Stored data
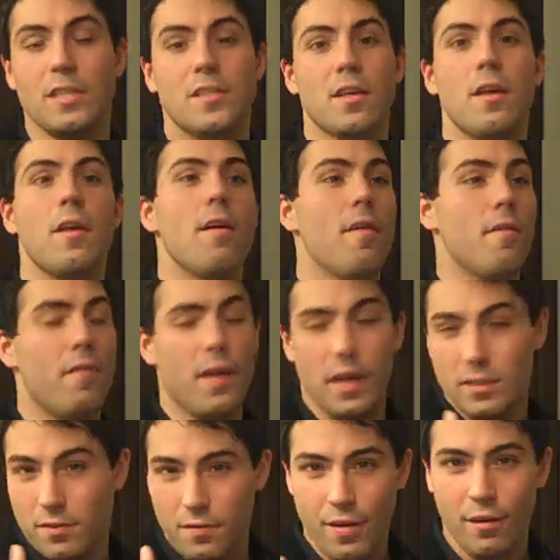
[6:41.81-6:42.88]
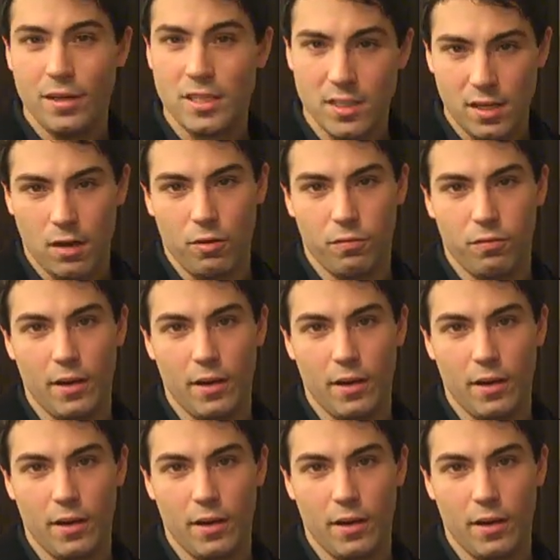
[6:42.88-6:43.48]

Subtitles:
It's a very subtle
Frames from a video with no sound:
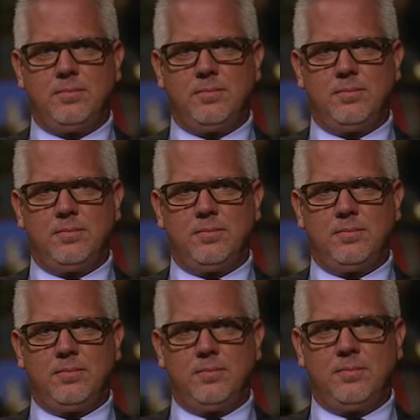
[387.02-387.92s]

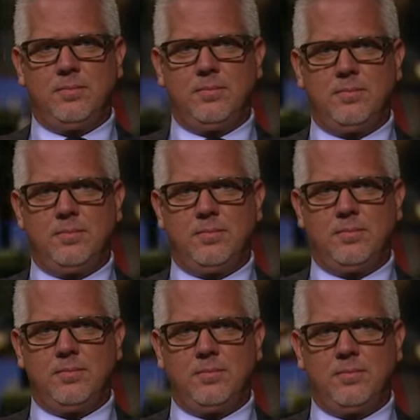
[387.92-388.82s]

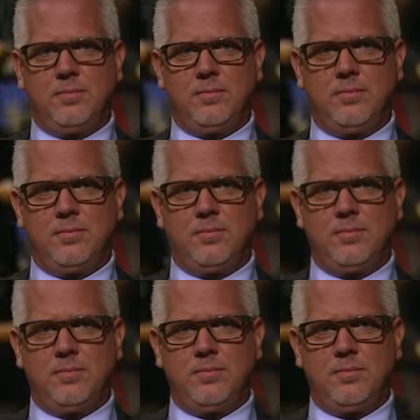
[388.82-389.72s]

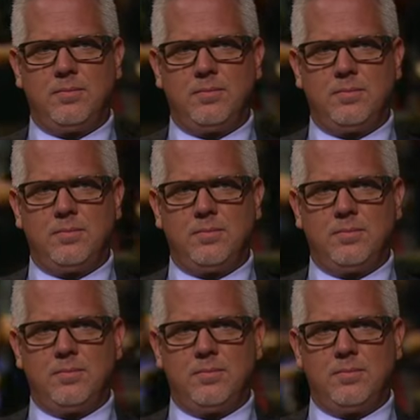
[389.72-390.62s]

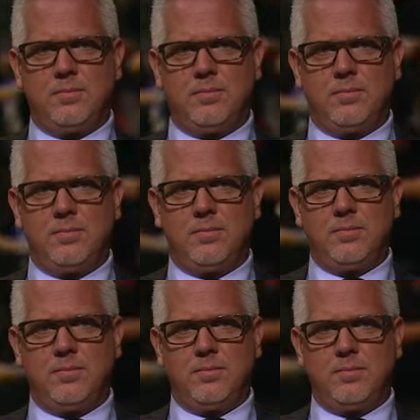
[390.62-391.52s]

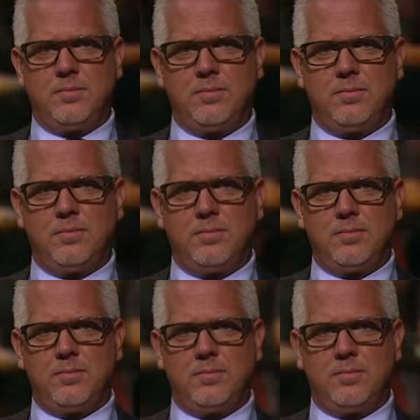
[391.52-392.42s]

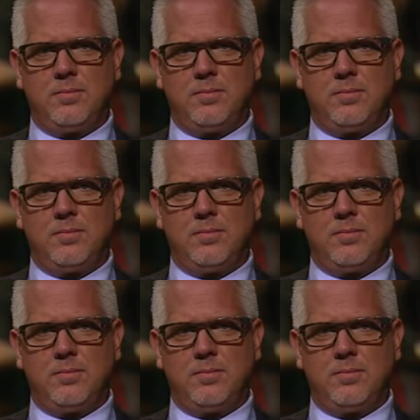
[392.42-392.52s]
This person isn't speaking.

- **WORK INSTRUCTIONS**:
Could you transcribe every entry above exactly, leaving out the images?

- **THE ANSWER**:
[6:41.81-6:42.88]
[6:42.88-6:43.48]

Subtitles:
It's a very subtle
Frames from a video with no sound:
[387.02-387.92s]

[387.92-388.82s]

[388.82-389.72s]

[389.72-390.62s]

[390.62-391.52s]

[391.52-392.42s]

[392.42-392.52s]
This person isn't speaking.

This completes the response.